Archive for April 2, 2009

leadersFor years, John Maxwell has been the Dalai Lama of leadership, the Mahatma Gandhi of success and the Zig Ziglar of… well, Zig Ziglar starter kits.

That is, until last week when he showed up in Palm Beach, Fla. Probably fresh on the heels of another great conference (I’ve been to one – that’s first-hand experience talking), he is traipsing through the terminal with some luggage that’s a little heavier than usual.

Rushing to catch a flight to Dallas, he hurls his brown, monogrammed briefcase in the TSA scanner waiting to be let through, and maybe asked for the ubiquitous autograph.

Well, he was asked for one… on the affidavit that caused him to hauled off to the pokey for carrying a handgun in said attache?!

DOH!

What does he do? Well, what so many dunderheads, hunting enthusiasts, football coaches and terrorists have done before him, “Man, that’s not my gun. It’s a friend’s.” Yeah, that’ll go over well down at the station. And then, when the rolling eyes, sighs of disbelief and heavy chuckles of blacklung was enough of a clue, Maxwell offers this:

Maxwell claimed the gun was a gift that he’d forgotten about. He’d been speaking early last week at Church of the Highlands in Birmingham, Alabama, when a church member gave him the gun. It was meant for his wife, Maxwell claims, to keep her safe while he travels. He tucked it in his carry baggage, and brought it on private jet flight home. Maxwell said that he’d neglected to take the gun out of the bag.

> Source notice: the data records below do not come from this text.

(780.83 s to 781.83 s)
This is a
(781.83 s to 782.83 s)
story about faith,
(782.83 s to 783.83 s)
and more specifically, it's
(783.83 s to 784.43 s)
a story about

Genius! Now, to his immense credit and smarts to escapes the PR hit, Maxwell blogs about it:

In the end, I just hope my mistake isn’t going to hurt anybody but me.

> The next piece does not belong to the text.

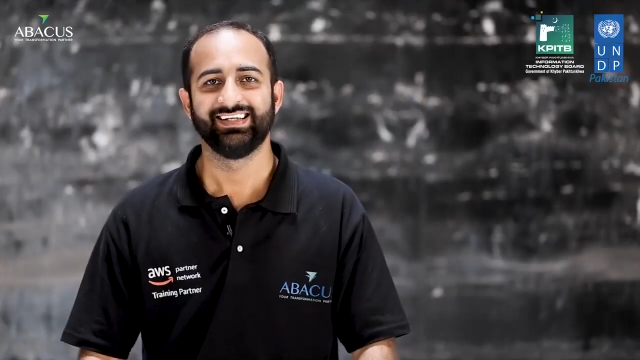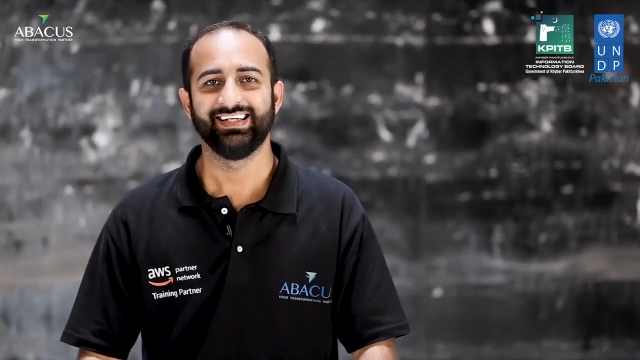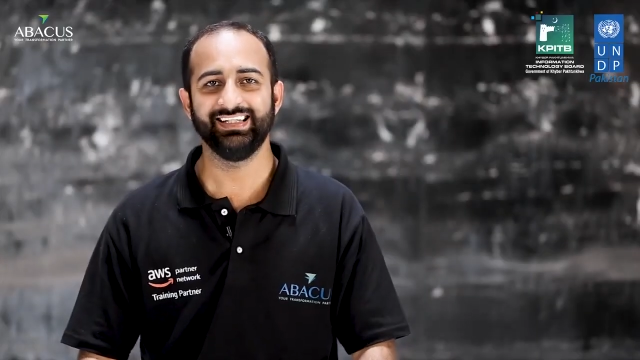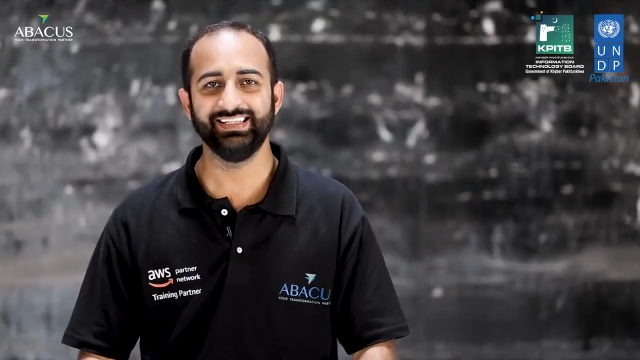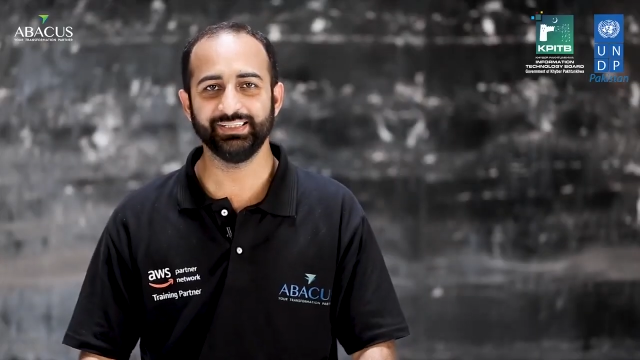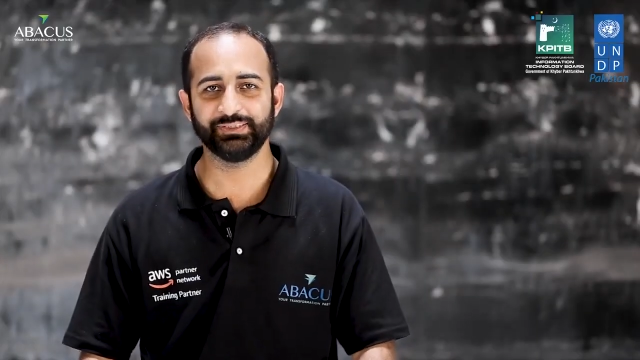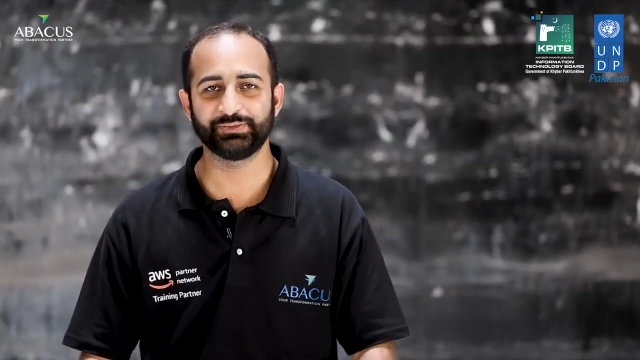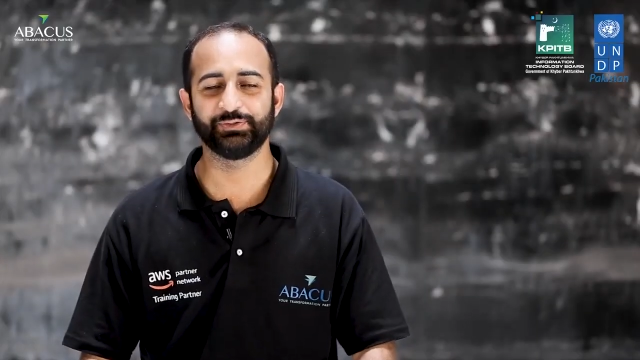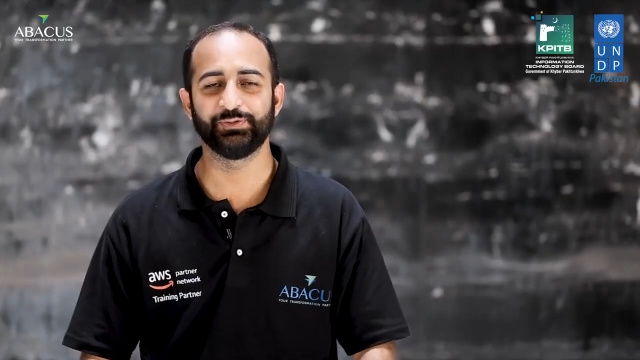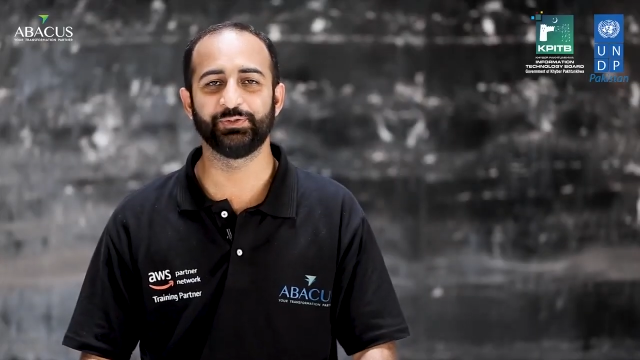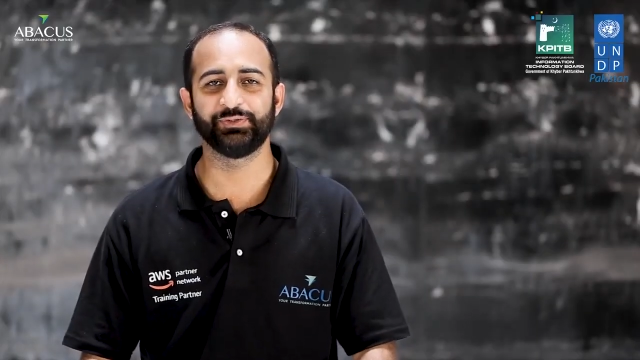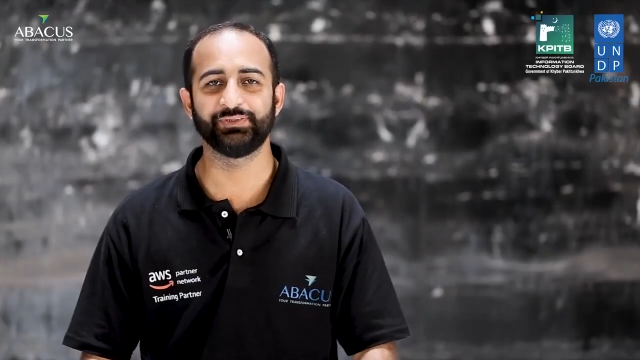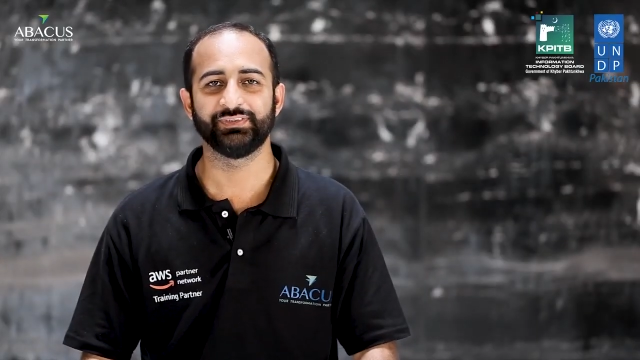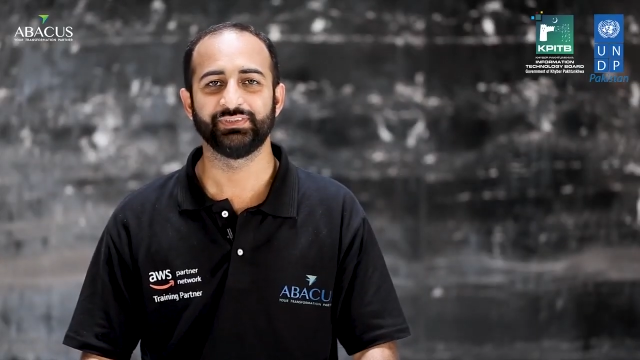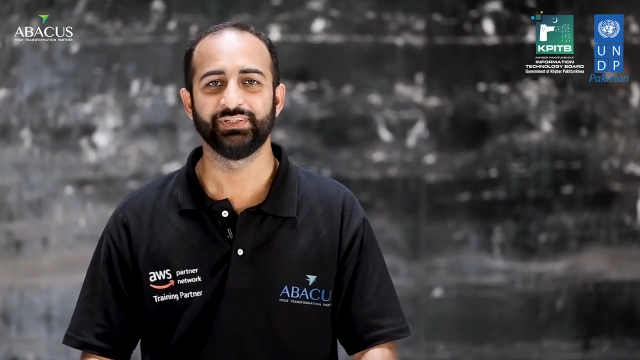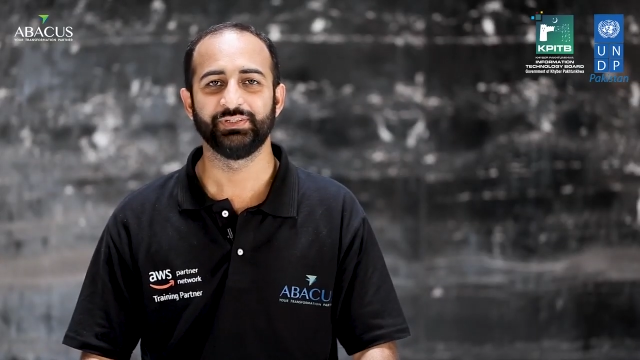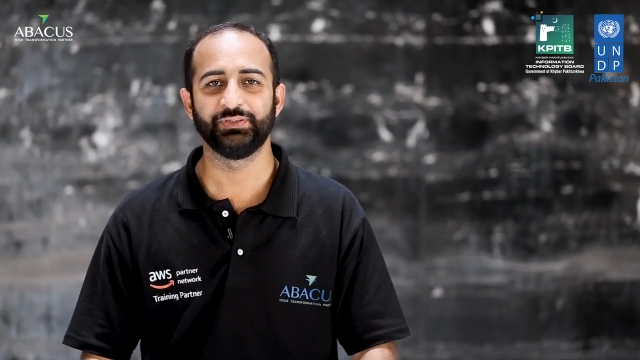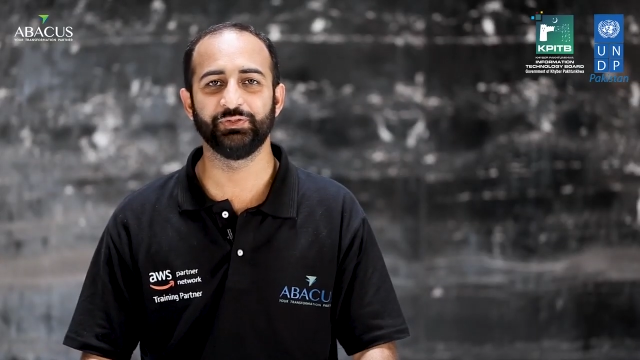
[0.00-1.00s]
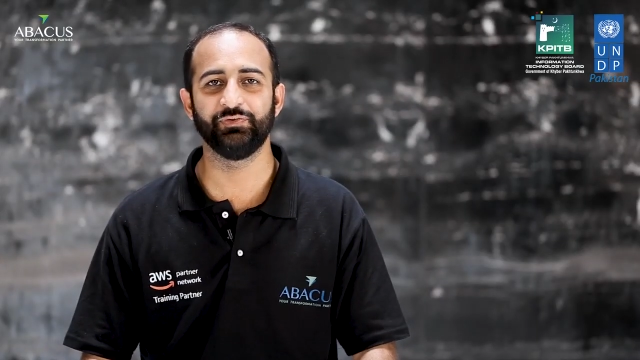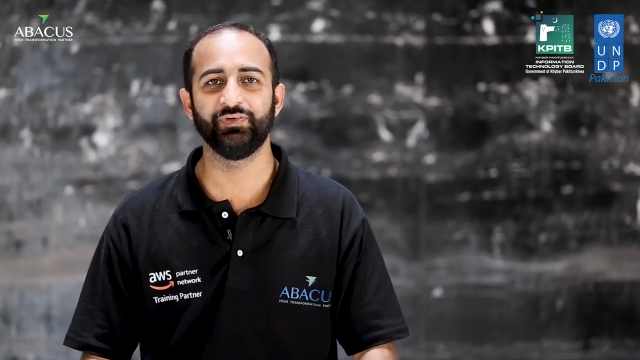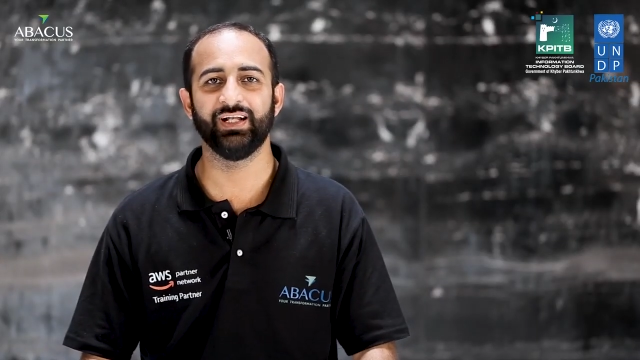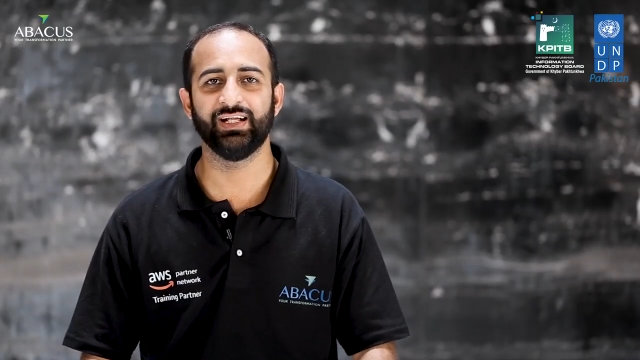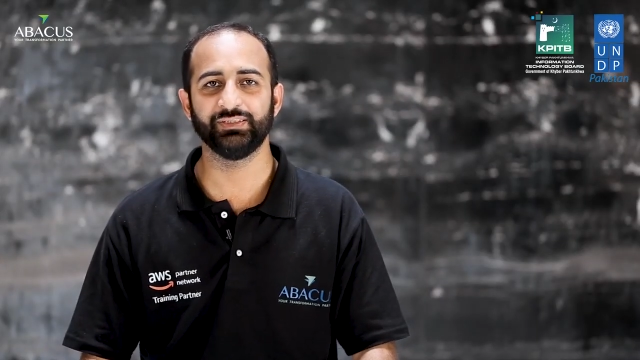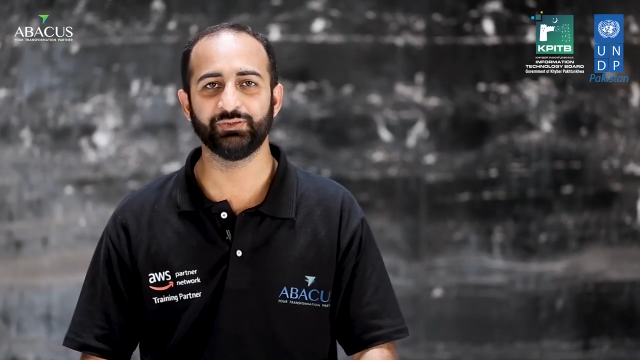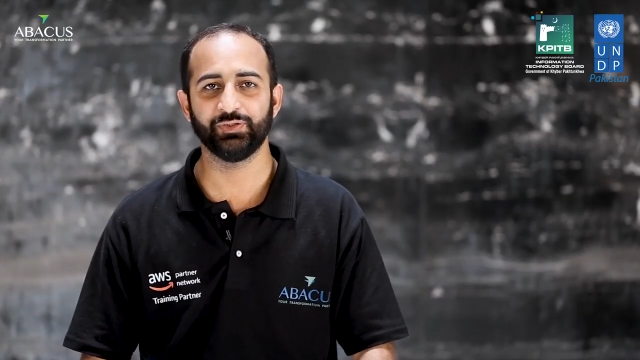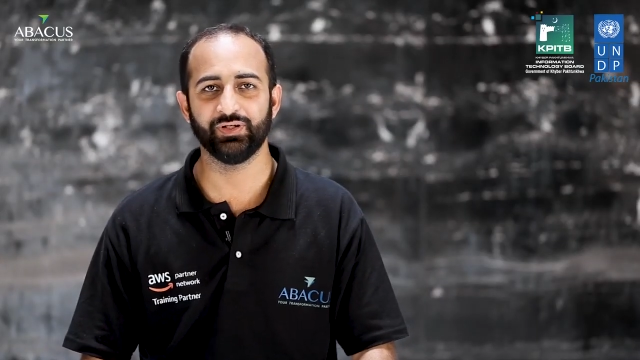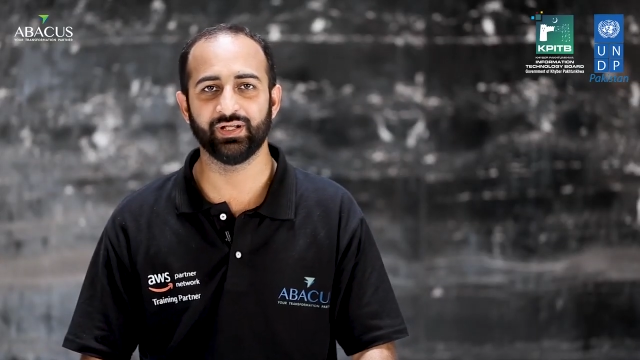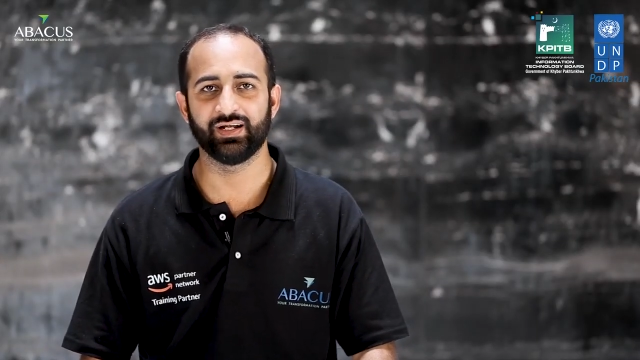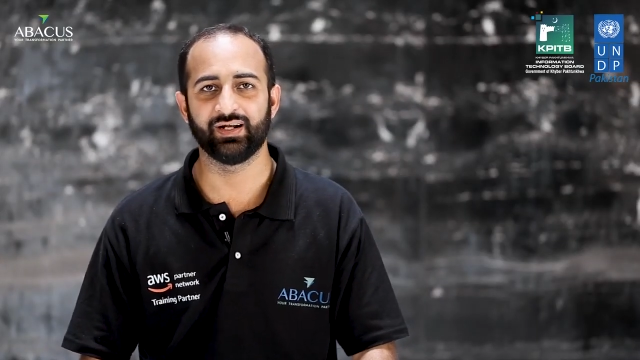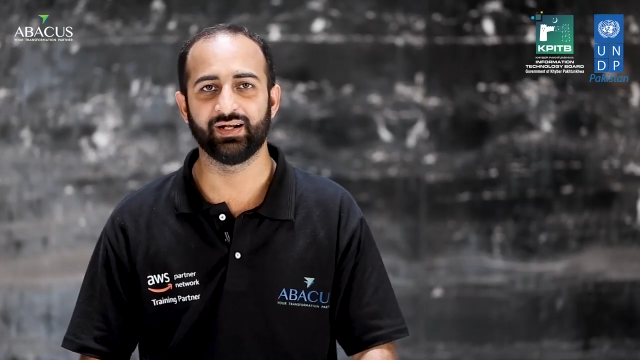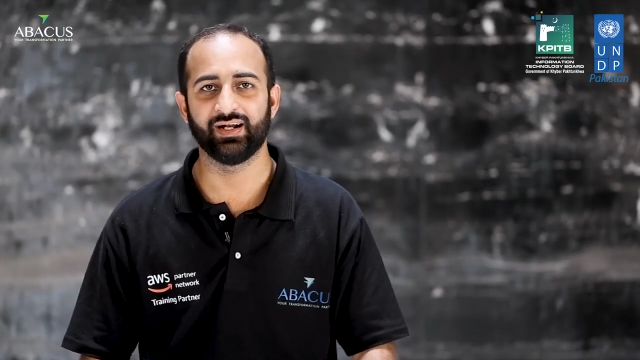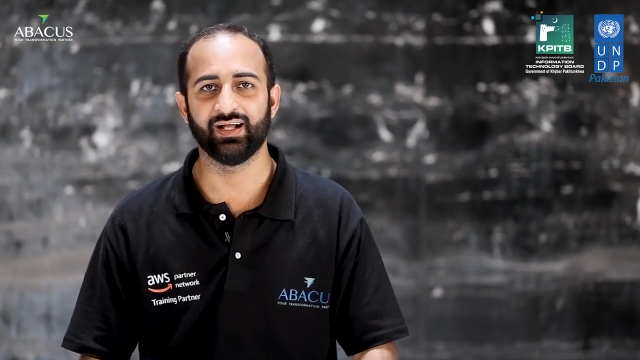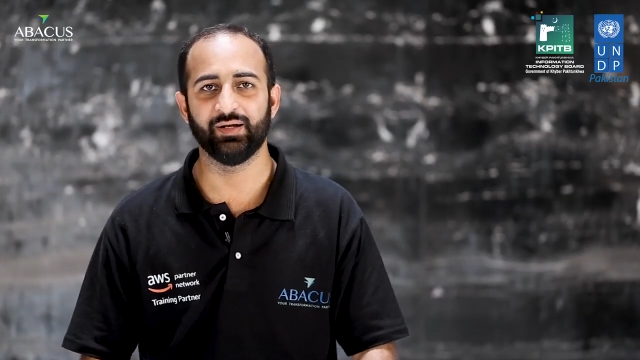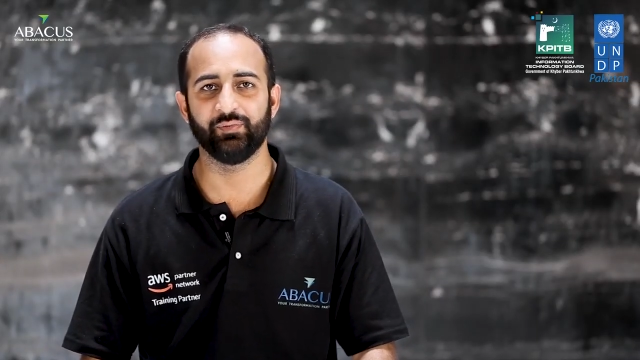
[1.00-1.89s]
In this course, you will also learn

And that is what a leader does, people. So, good on ya’, Mr. Leader Guy.

However, why stop there, Johnny Boy. Write another book. Give another speech. Become Patton.

I think John Maxwell’s new book should be entitled “Lead This!” Maybe the cover would include a big frowny face, a halfwit who dropped trow at a Donald Trump conference or even some dude using his middle finger… to point, people. Come on.

Seriously. Why beat around the bush with the “21 Irrefutable Laws of Leadership,” when you have a piece in your carry-ons?! Learn to hold it gangsta’-style and teach Attitude 101 to the Bloods and Crips. Oh, and rock it in Espanol for the Latin Kings. Orale!